** TO DO **
Leaving all pictures out, output exactly and only the line containing "[0:00.90-0:01.20]" and the lines that follow it to the end of the material below.

** INFORMATION **
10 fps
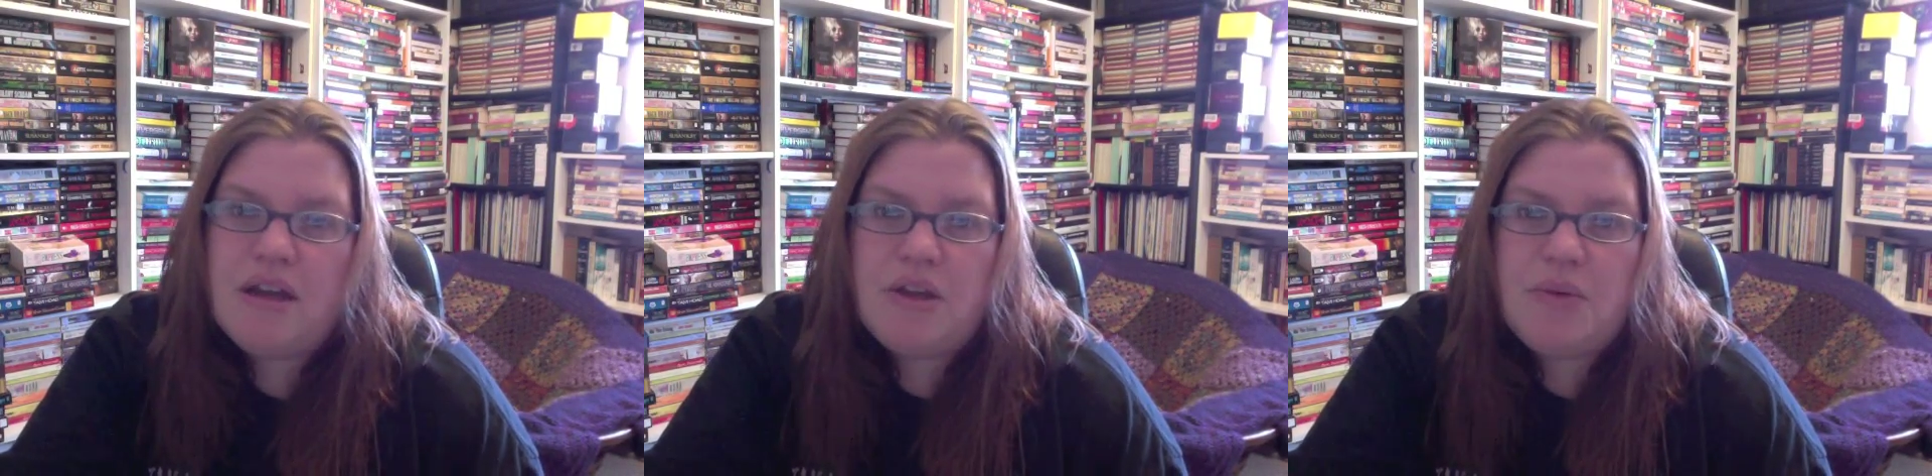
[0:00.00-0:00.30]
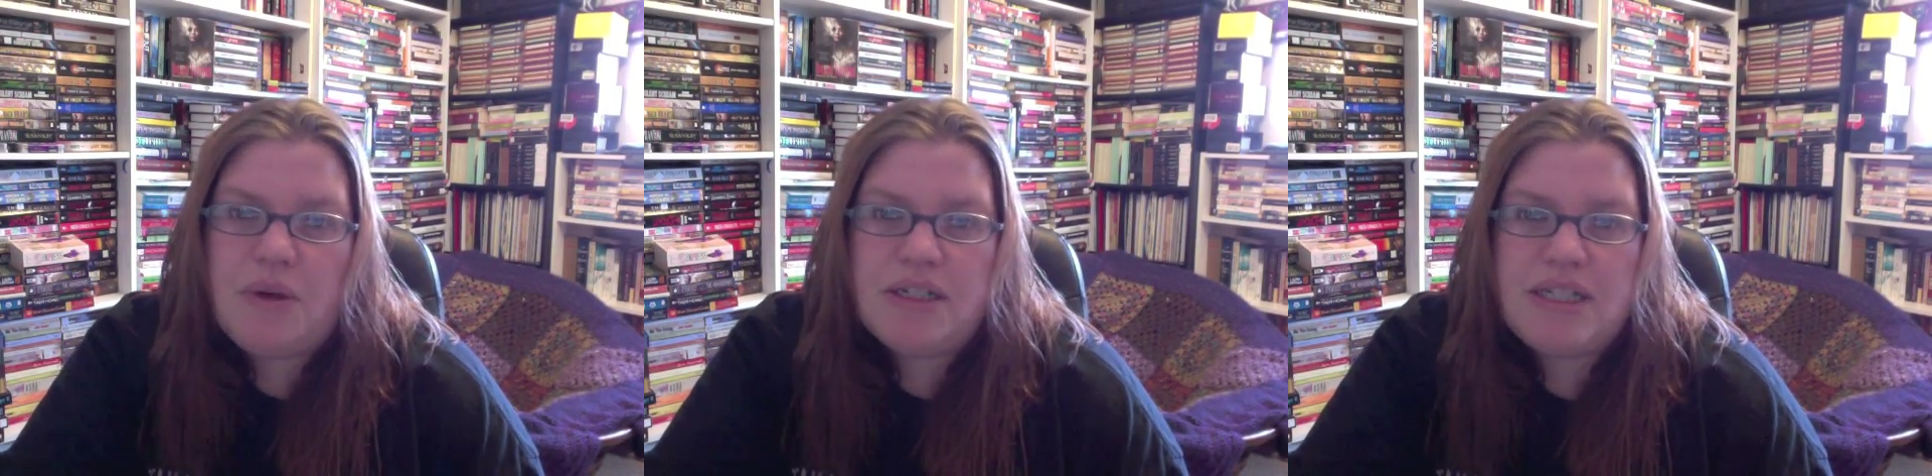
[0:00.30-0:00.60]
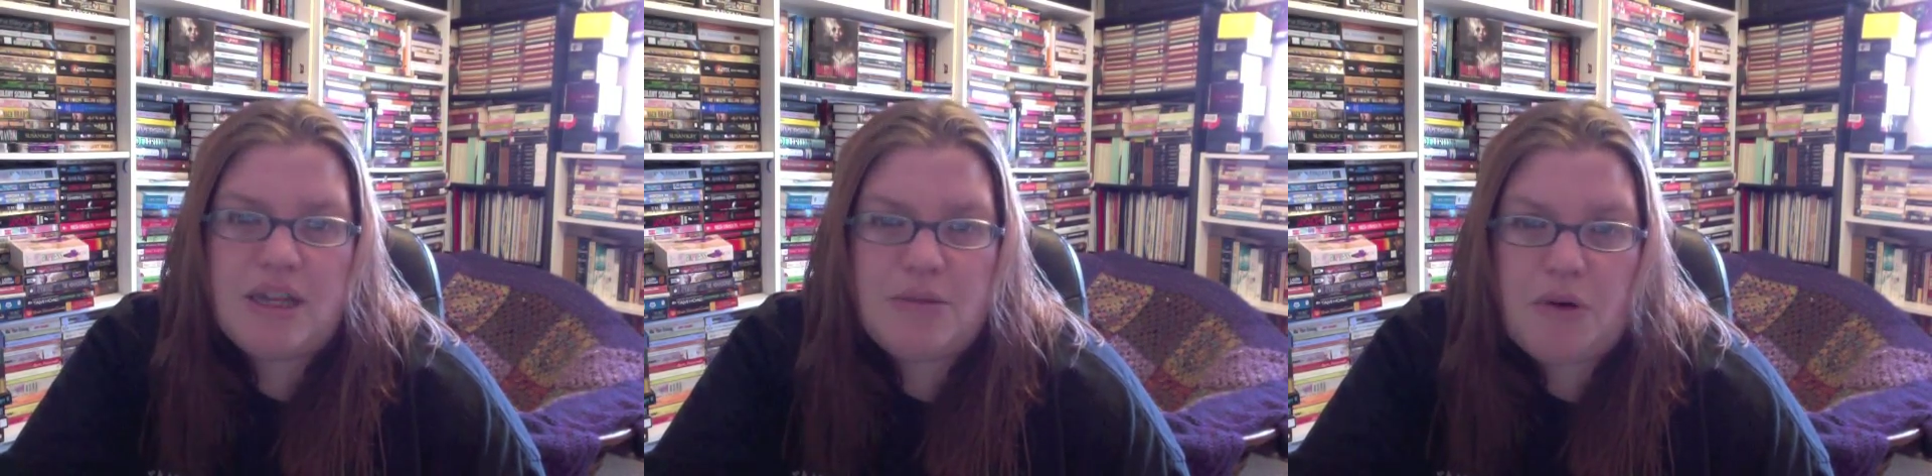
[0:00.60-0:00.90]
You want it to
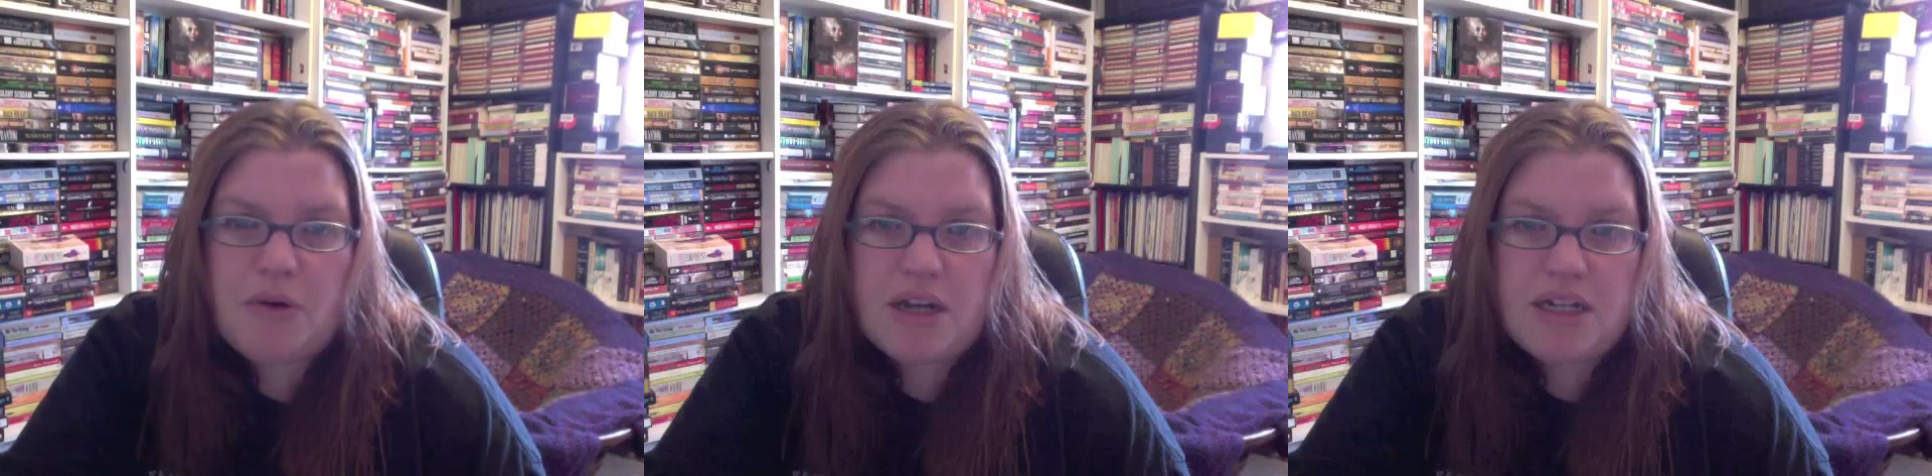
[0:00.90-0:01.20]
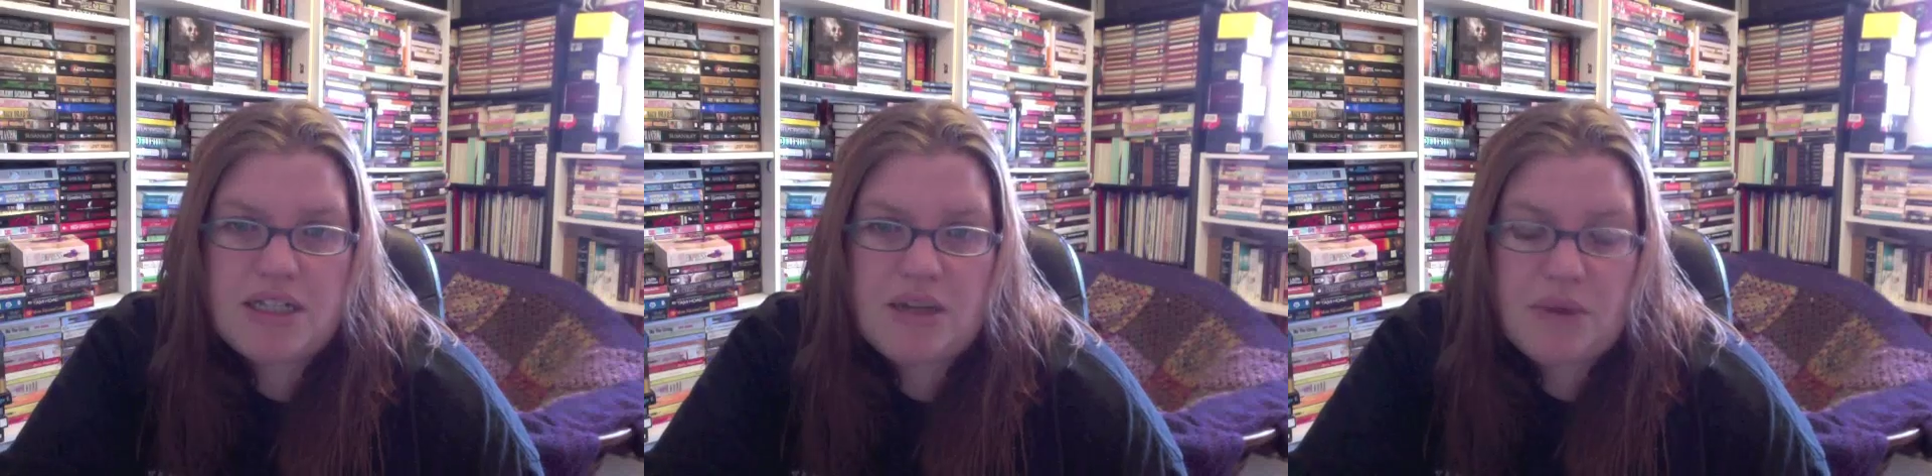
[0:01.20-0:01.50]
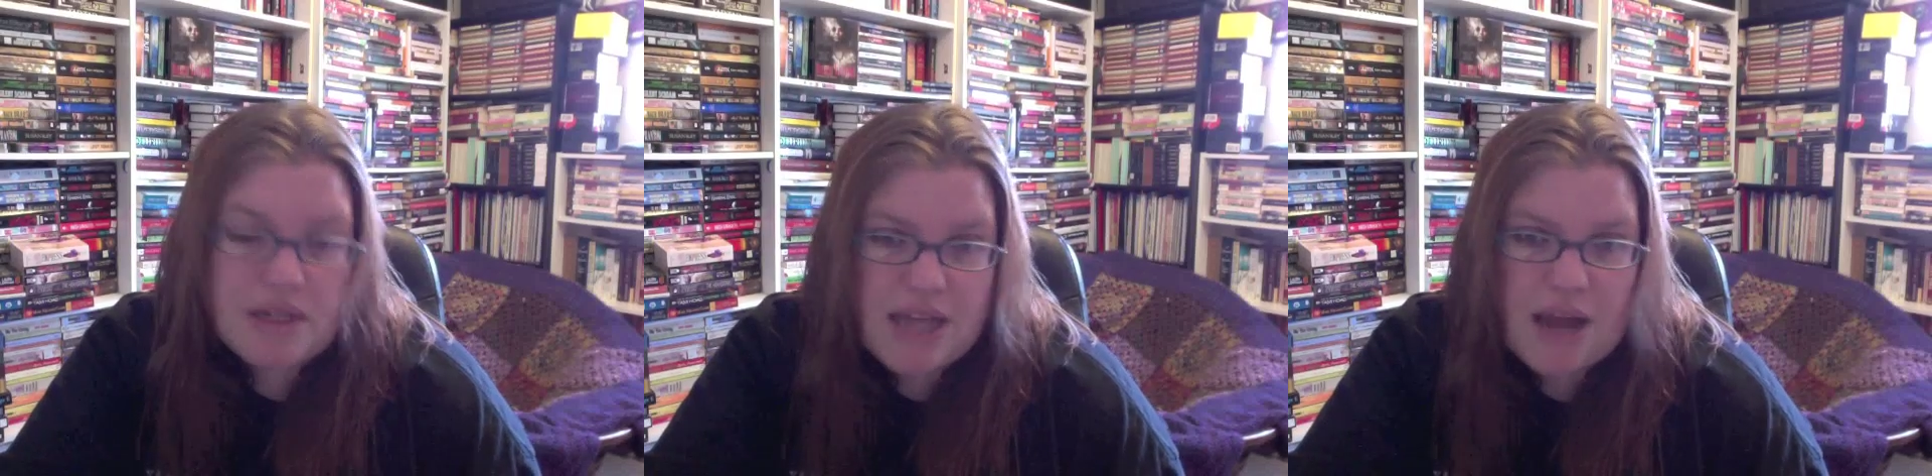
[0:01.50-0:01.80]
keep going to see
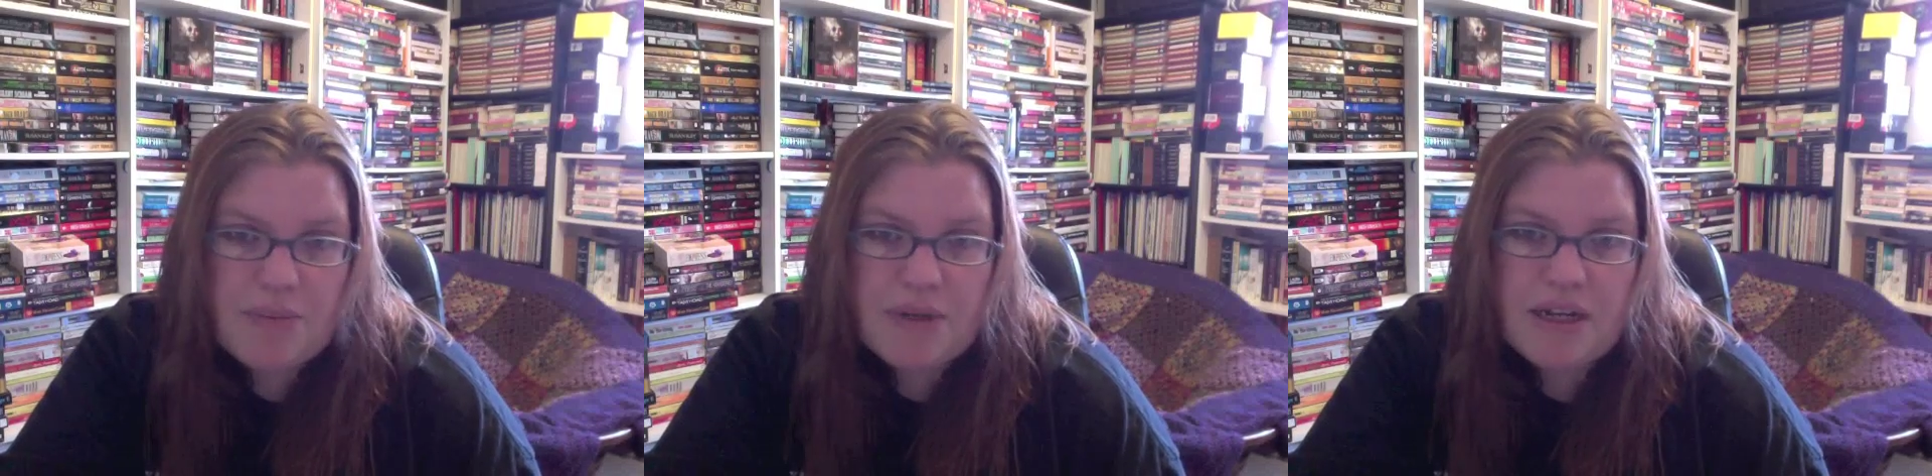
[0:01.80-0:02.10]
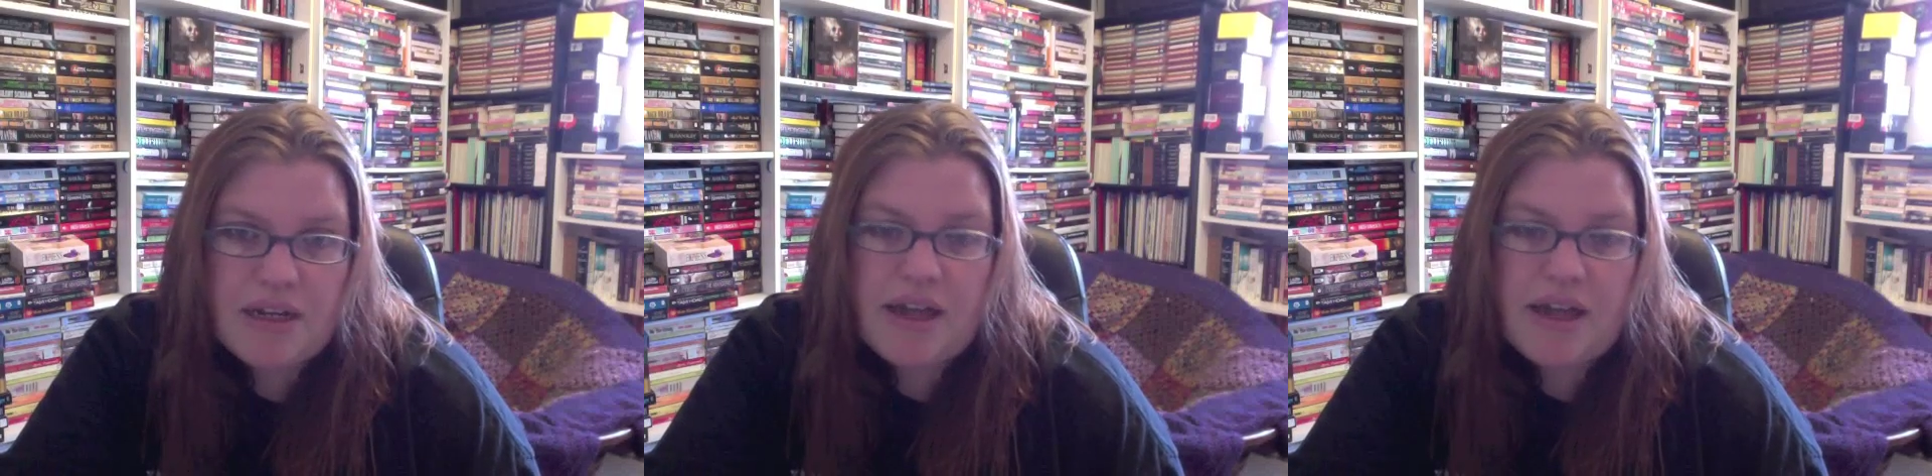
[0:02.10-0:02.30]
what's happening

** ANSWER TO THIS PROBLEM **
[0:00.90-0:01.20]
[0:01.20-0:01.50]
[0:01.50-0:01.80]
keep going to see
[0:01.80-0:02.10]
[0:02.10-0:02.30]
what's happening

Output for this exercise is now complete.